» **ASSIGNMENT**: What is needed is an exact copy of the records below, minus any pictures.

** RECORDS TO PROCESS follows **

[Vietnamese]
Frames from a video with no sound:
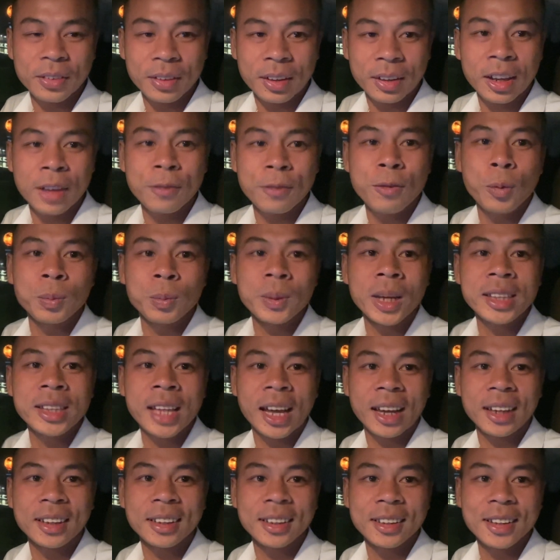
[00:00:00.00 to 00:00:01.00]
cái vùng đất
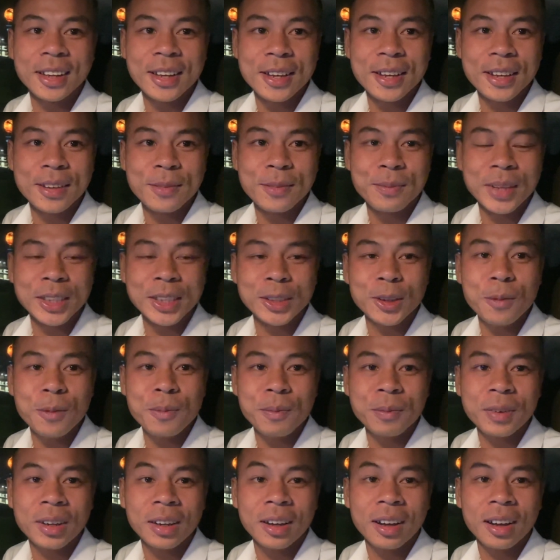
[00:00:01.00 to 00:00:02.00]
này mình chúc
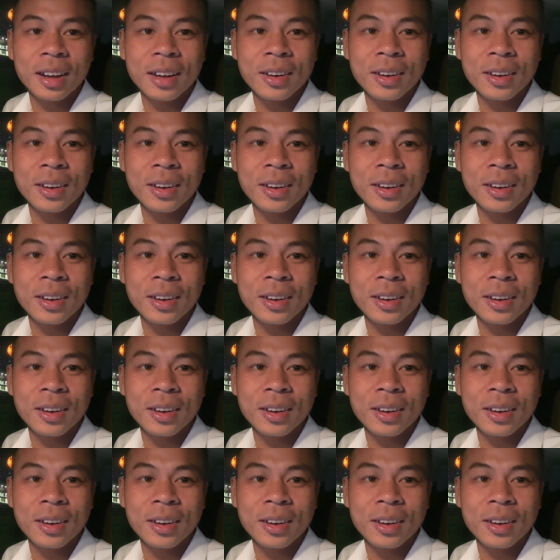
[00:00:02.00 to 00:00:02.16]
uh,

** End of RECORDS TO PROCESS **

» **OUTPUT BELOW**:
[Vietnamese]
Frames from a video with no sound:
[00:00:00.00 to 00:00:01.00]
cái vùng đất
[00:00:01.00 to 00:00:02.00]
này mình chúc
[00:00:02.00 to 00:00:02.16]
uh,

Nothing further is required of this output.